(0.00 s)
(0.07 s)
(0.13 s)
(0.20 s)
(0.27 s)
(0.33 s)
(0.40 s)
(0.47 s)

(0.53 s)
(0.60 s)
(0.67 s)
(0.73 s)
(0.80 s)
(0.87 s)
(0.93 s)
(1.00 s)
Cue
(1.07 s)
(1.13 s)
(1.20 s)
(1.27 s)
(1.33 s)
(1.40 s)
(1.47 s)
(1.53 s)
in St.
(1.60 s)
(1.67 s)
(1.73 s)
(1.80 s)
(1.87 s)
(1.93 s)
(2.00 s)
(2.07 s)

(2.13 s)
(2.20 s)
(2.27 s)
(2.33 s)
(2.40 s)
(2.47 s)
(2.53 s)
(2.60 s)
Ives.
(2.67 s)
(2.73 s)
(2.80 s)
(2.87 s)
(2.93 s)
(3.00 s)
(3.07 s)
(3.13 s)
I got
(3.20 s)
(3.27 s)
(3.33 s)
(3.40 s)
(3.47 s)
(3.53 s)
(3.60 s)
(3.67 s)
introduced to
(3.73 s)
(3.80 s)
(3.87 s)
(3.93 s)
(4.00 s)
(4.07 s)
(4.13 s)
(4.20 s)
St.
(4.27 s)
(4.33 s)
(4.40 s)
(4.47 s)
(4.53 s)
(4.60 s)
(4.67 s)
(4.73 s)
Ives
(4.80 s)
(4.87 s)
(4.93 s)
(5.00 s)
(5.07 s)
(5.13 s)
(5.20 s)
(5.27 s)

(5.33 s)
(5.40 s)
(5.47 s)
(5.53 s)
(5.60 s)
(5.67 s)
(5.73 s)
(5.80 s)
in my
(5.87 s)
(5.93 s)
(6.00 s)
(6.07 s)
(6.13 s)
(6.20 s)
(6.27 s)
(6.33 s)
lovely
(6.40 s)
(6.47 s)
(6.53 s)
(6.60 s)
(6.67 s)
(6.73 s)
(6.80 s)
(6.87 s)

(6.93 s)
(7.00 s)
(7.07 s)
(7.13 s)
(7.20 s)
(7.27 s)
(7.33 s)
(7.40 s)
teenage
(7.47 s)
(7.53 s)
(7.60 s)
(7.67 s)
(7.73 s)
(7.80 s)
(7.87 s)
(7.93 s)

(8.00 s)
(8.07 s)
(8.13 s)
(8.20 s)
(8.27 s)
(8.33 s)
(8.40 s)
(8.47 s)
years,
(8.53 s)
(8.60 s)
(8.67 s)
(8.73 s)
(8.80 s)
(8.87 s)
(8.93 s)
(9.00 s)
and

++++++++++++++++++++

What needs to be done | Copy every record exactly, with nothing added or dropped.

Written solution |
(0.00 s)
(0.07 s)
(0.13 s)
(0.20 s)
(0.27 s)
(0.33 s)
(0.40 s)
(0.47 s)

(0.53 s)
(0.60 s)
(0.67 s)
(0.73 s)
(0.80 s)
(0.87 s)
(0.93 s)
(1.00 s)
Cue
(1.07 s)
(1.13 s)
(1.20 s)
(1.27 s)
(1.33 s)
(1.40 s)
(1.47 s)
(1.53 s)
in St.
(1.60 s)
(1.67 s)
(1.73 s)
(1.80 s)
(1.87 s)
(1.93 s)
(2.00 s)
(2.07 s)

(2.13 s)
(2.20 s)
(2.27 s)
(2.33 s)
(2.40 s)
(2.47 s)
(2.53 s)
(2.60 s)
Ives.
(2.67 s)
(2.73 s)
(2.80 s)
(2.87 s)
(2.93 s)
(3.00 s)
(3.07 s)
(3.13 s)
I got
(3.20 s)
(3.27 s)
(3.33 s)
(3.40 s)
(3.47 s)
(3.53 s)
(3.60 s)
(3.67 s)
introduced to
(3.73 s)
(3.80 s)
(3.87 s)
(3.93 s)
(4.00 s)
(4.07 s)
(4.13 s)
(4.20 s)
St.
(4.27 s)
(4.33 s)
(4.40 s)
(4.47 s)
(4.53 s)
(4.60 s)
(4.67 s)
(4.73 s)
Ives
(4.80 s)
(4.87 s)
(4.93 s)
(5.00 s)
(5.07 s)
(5.13 s)
(5.20 s)
(5.27 s)

(5.33 s)
(5.40 s)
(5.47 s)
(5.53 s)
(5.60 s)
(5.67 s)
(5.73 s)
(5.80 s)
in my
(5.87 s)
(5.93 s)
(6.00 s)
(6.07 s)
(6.13 s)
(6.20 s)
(6.27 s)
(6.33 s)
lovely
(6.40 s)
(6.47 s)
(6.53 s)
(6.60 s)
(6.67 s)
(6.73 s)
(6.80 s)
(6.87 s)

(6.93 s)
(7.00 s)
(7.07 s)
(7.13 s)
(7.20 s)
(7.27 s)
(7.33 s)
(7.40 s)
teenage
(7.47 s)
(7.53 s)
(7.60 s)
(7.67 s)
(7.73 s)
(7.80 s)
(7.87 s)
(7.93 s)

(8.00 s)
(8.07 s)
(8.13 s)
(8.20 s)
(8.27 s)
(8.33 s)
(8.40 s)
(8.47 s)
years,
(8.53 s)
(8.60 s)
(8.67 s)
(8.73 s)
(8.80 s)
(8.87 s)
(8.93 s)
(9.00 s)
and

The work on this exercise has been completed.